While a growing number of families are accepting and supportive, it’s those students who aren’t feeling that love who are particularly vulnerable right now.

“Some students used to refer to Lawrence as Hogwarts because they could be gay here,” Kramer said. “And they couldn’t always be at home. Now those students are at home during the pandemic. It’s one of the reasons why there was more than one student I helped make sure they could stay on campus this spring because their home situation just isn’t good.

“How do you accept the fact that your family basically doesn’t like you so much? Sometimes they hate you. That’s a wounding you can’t really process. I think Lawrence has been amazing about that, being aware that we do provide acceptance in a way that some students are not always getting elsewhere.”

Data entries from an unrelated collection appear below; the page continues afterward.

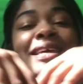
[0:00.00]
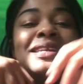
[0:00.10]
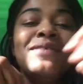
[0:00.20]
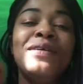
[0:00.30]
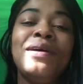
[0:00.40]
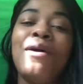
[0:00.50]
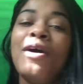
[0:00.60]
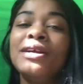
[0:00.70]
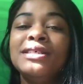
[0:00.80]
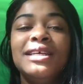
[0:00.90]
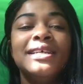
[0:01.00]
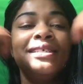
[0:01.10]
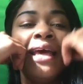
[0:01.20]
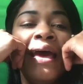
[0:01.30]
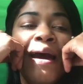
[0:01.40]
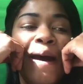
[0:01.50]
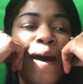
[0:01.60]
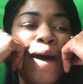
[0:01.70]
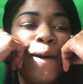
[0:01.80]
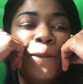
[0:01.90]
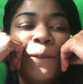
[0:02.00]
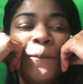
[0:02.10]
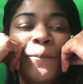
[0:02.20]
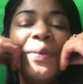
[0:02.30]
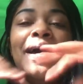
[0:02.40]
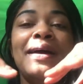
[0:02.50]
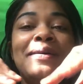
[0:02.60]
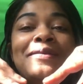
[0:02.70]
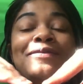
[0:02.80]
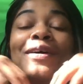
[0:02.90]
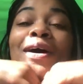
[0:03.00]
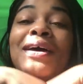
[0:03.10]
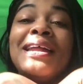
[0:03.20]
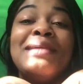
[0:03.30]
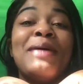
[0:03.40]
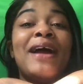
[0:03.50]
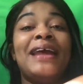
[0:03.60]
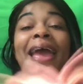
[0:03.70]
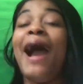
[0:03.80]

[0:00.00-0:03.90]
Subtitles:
get different artists. But for anybody,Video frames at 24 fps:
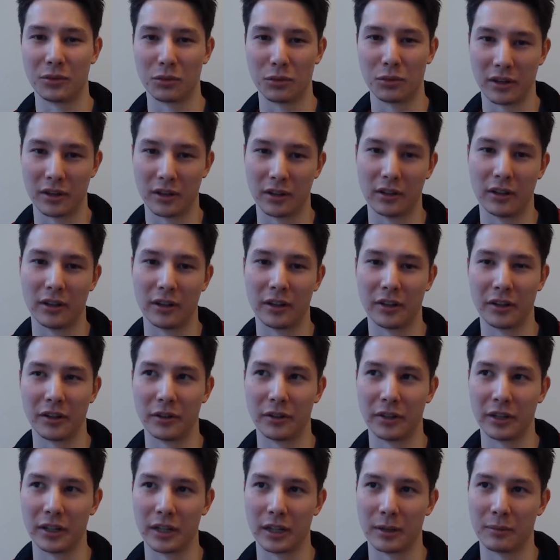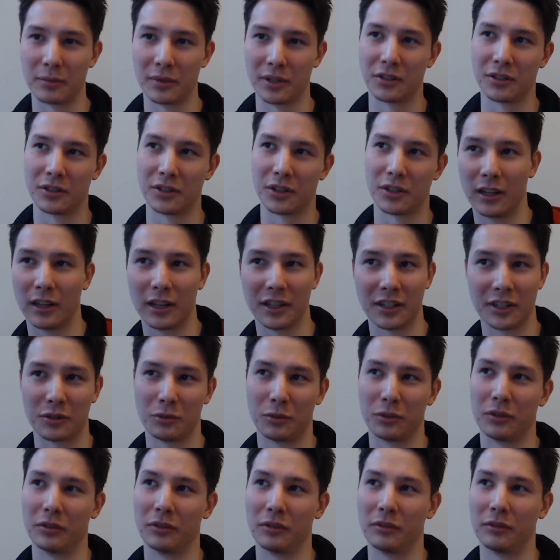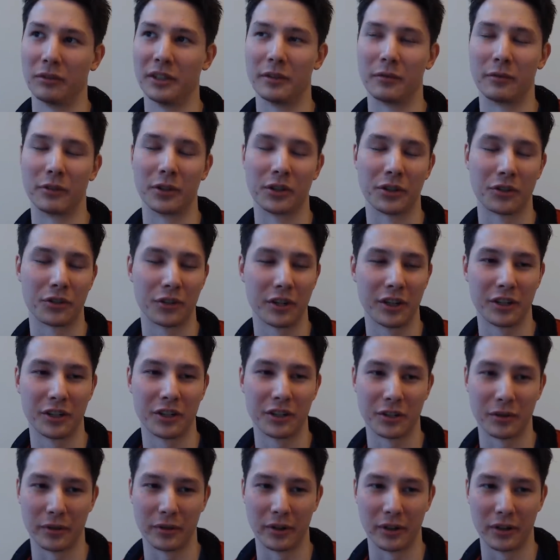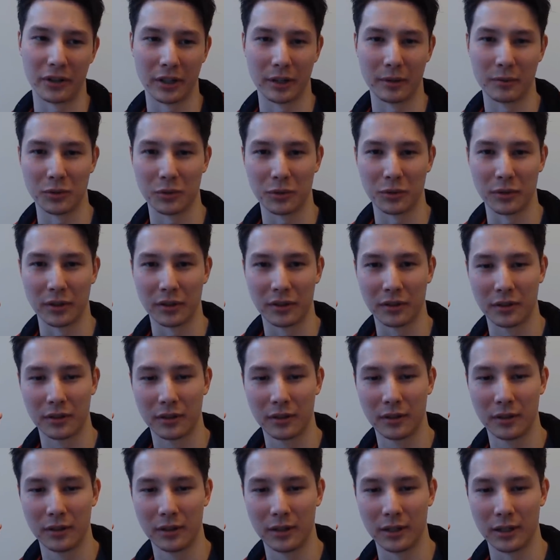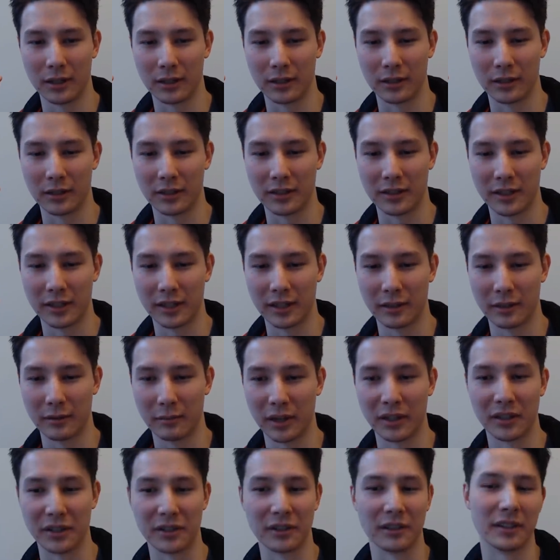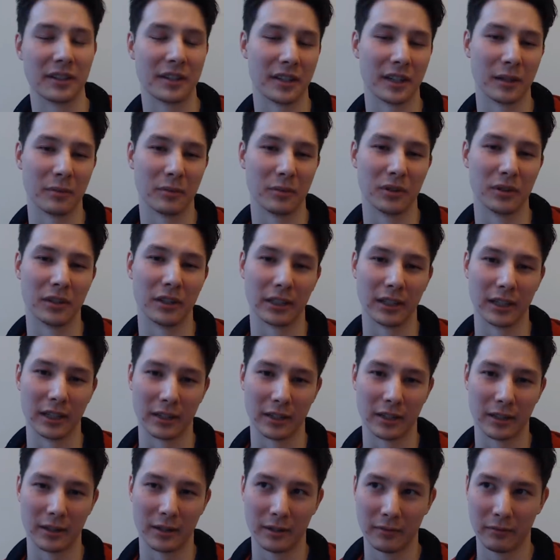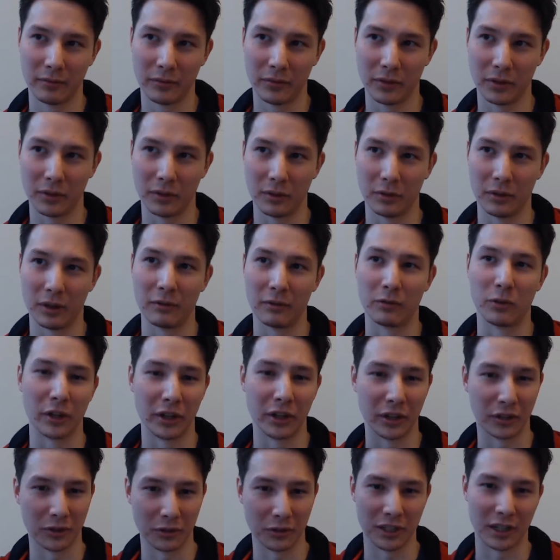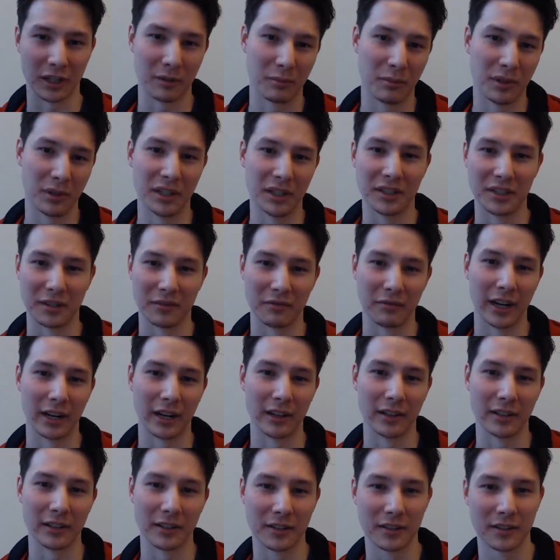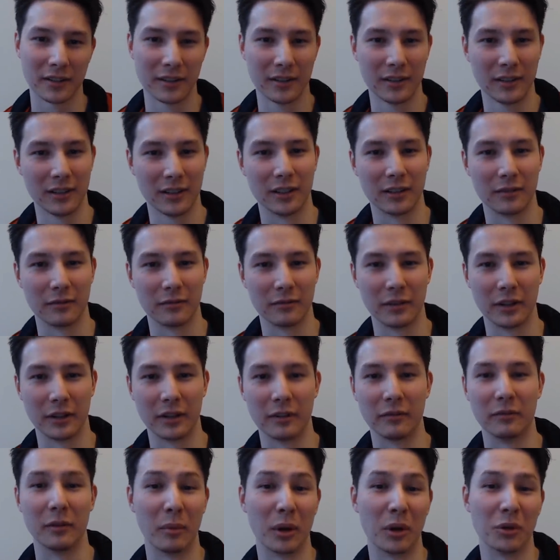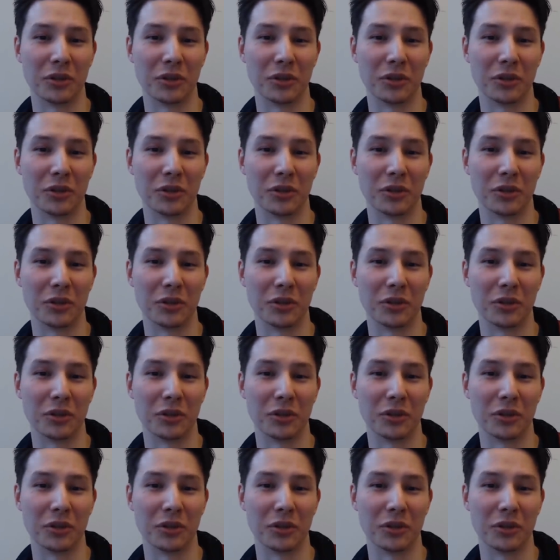is where a lot of the learning comes in. Losses will lead to frustration, so it all comes with uh, staying mentally stable and like avoiding those like peaks and valleys of, ofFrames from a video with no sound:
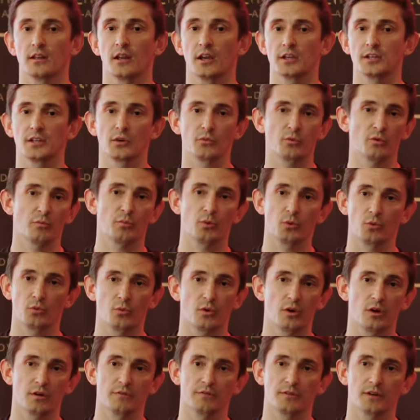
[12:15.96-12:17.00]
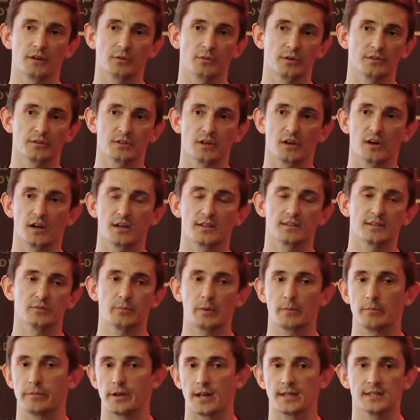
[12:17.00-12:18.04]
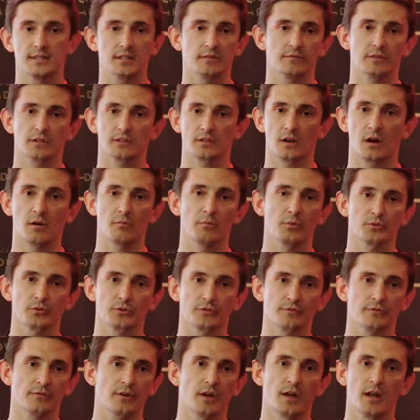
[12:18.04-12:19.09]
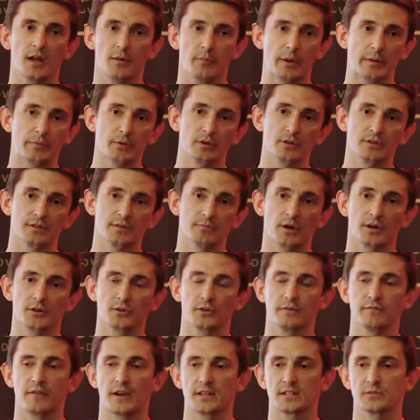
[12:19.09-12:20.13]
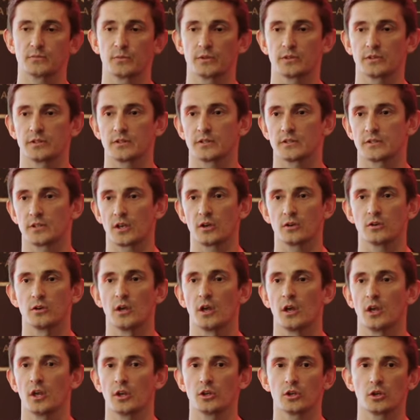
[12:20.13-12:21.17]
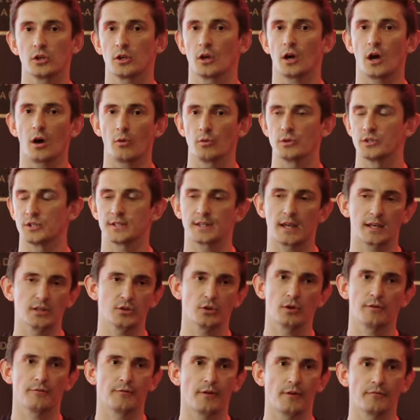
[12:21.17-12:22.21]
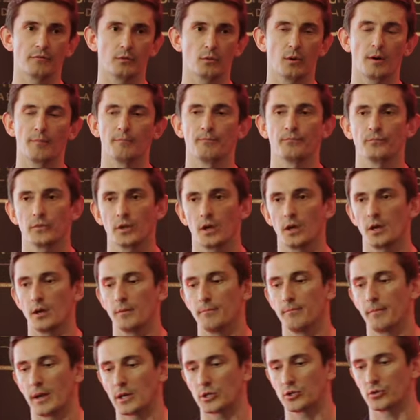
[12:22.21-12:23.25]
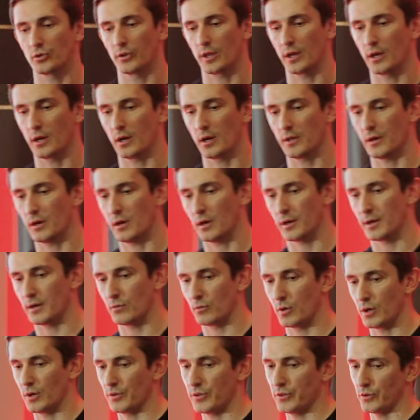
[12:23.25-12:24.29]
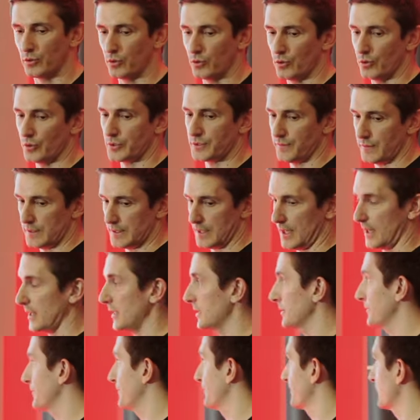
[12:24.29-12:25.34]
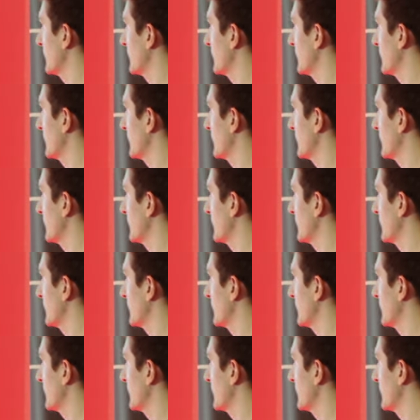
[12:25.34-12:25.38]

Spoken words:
Like, you don't want to pull the wool over anyone's eyes. There's been plenty of examples of people losing money on investments. So I would just say do it for everyone and make sure they're either high net worth or sophisticated.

Lawrence recently introduced the LGBTQ+ Alliance House as a residential space. A Gender and Sexuality Diversity Center opened in Colman Hall late last year. Trans Rights United (TRU) became the University’s first trans student organization. Those additions are all built onto an already well-established support system.

“We’ve seen a lot of changes culturally that get reflected on the campus,” Kramer said. “I think the campus has done an amazing job for the most part in creating these spaces, and creating diversity training for everyone else. There are still pockets of education that’s needed, but I love the fact that we let students lead. They’re telling us what they need. They feel empowered, and we’re getting much better at that.”